The first entry should now have an index value of 1, and the second entry should have an index value of 2, unless user-defined variables have already been defined.

If the number of words in a text is also recorded, a user-defined dimension is required. The process is similar, here again select a suitable name and the scope hit. Again, the index value for this custom dimension needs to be remembered or noted, as it will be used later in Google Tag Manager.

Implementation in Google Tag Manager

Once the user-defined definitions and measured values have been implemented, values can now be written to these variables. This is done with the Tag Manager. First of all, the element must be selected on the page where the trigger of visibility should be triggered. The necessary steps for this are already described in this article. Then the following trigger is configured:

The trigger fires a tag, which now also has to be configured:

It is important in this step that the settings are overwritten, as this is the only way to pass a metric as a custom metric (Custom Metrics in the screenshot). Here you have to choose the index value that was defined by Analytics in the step above. The value of the measured value is 1 here, because for each sighting the counter jumps up by 1.
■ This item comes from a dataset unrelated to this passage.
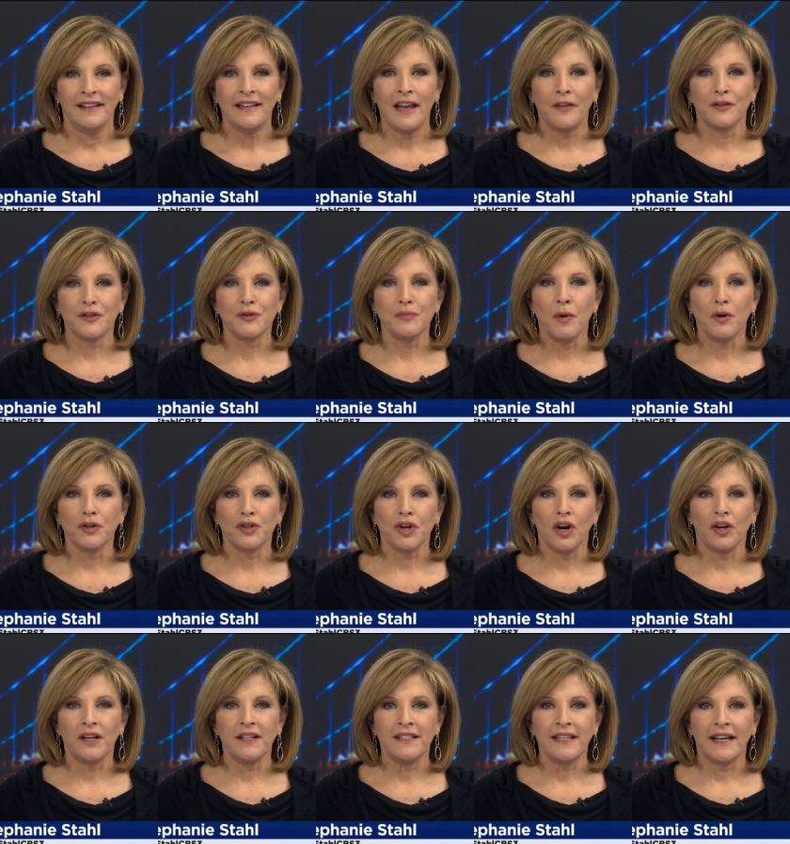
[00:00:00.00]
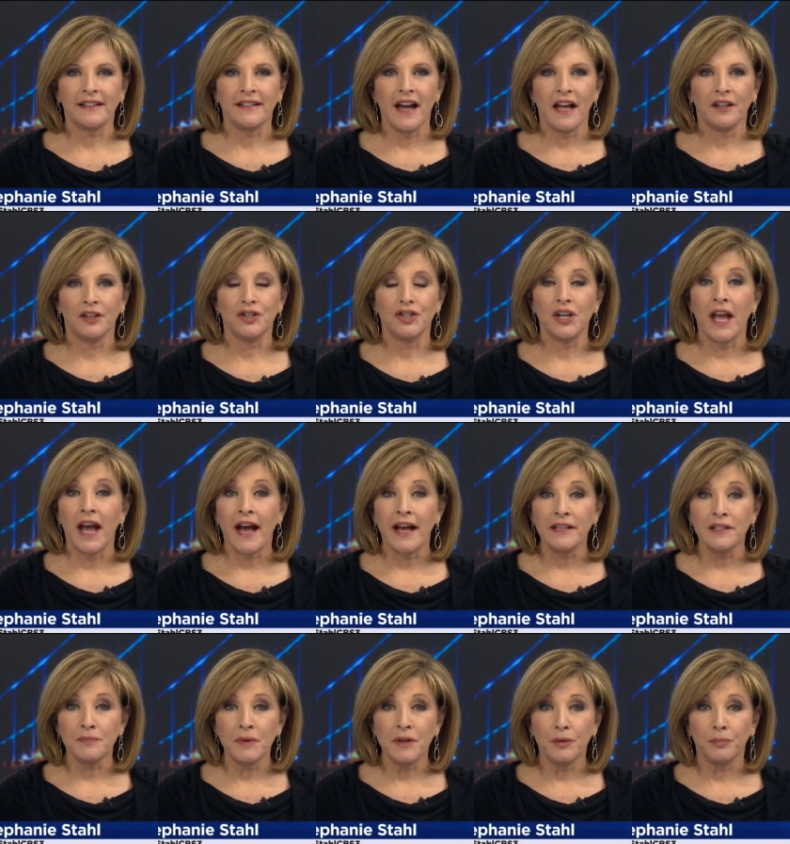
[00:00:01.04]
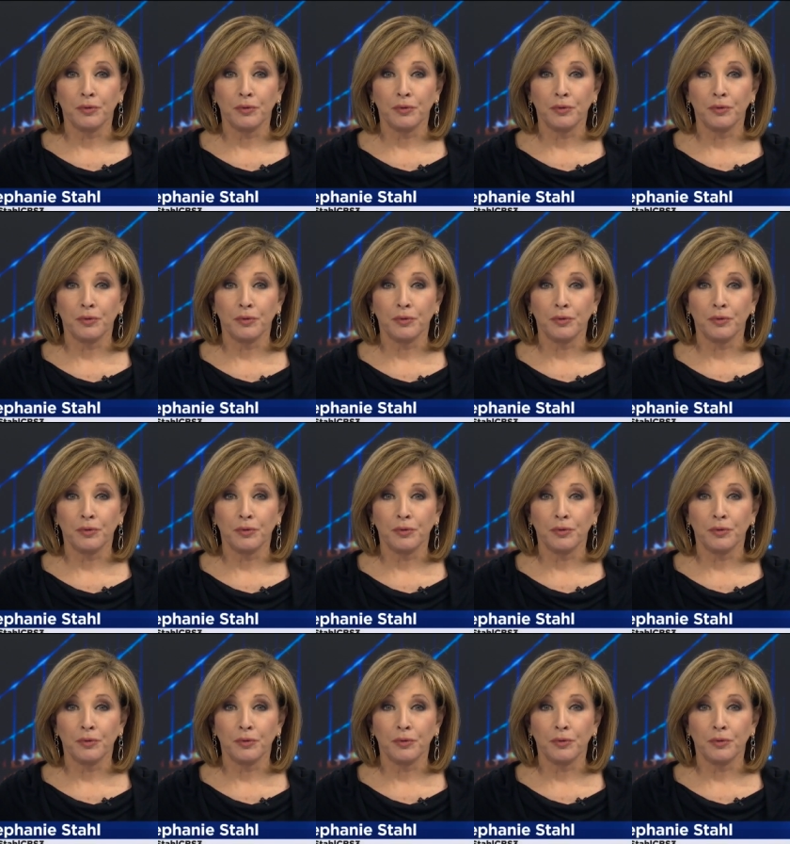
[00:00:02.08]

Now, the smart target technology has been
The Scroll Depth Threshold variable is not necessary, it may need to be configured first. This step must then be repeated again for the clicks on a YARPP link and, if applicable, for the custom dimension of the number of words per text. However, these can already be passed in the Google Analytics settings, which are defined as variables. In my case, the configuration looks like this:

As you can see, there are some things special about my configuration, but the WordCount is passed into a custom dimension with an index value of 7.

Creating the calculated metric

In order to display a ratio or conversion rate, a calculated metric is created. These are the columns “YARPP Seen CVR” and “YARPP Click CVR” in the example report in the first screenshot. Note: It may take some time for the custom metrics to be visible here! This means that this step may only be feasible after a few hours or even after a day.

In the Administration screen in the far right column, you will find the entry Calculated measured values. Click on the red button New Calculated Measured Value and then apply the following settings in the following screen. All you have to do is type in the first few letters of the variable name, and Analytics will complete the names. This is the setting for the Click CVR:

For the CVR lakes, the formula {{YARPP seen}} / {{pageviews}} is used.

Create the custom report

Last but not least, a report is now created, as can be seen in the first screenshot above. Under Customization (top left) and Custom Reports, a new report can be created. Here, all currently custom and relevant metrics available from board are selected and the appropriate dimension is selected. Unfortunately, no secondary dimension can be selected here; this must then be done manually when the custom report is invoked.

That’s it! Further valuable knowledge about web analysis can be found in my book “Introduction to Web Analysis”!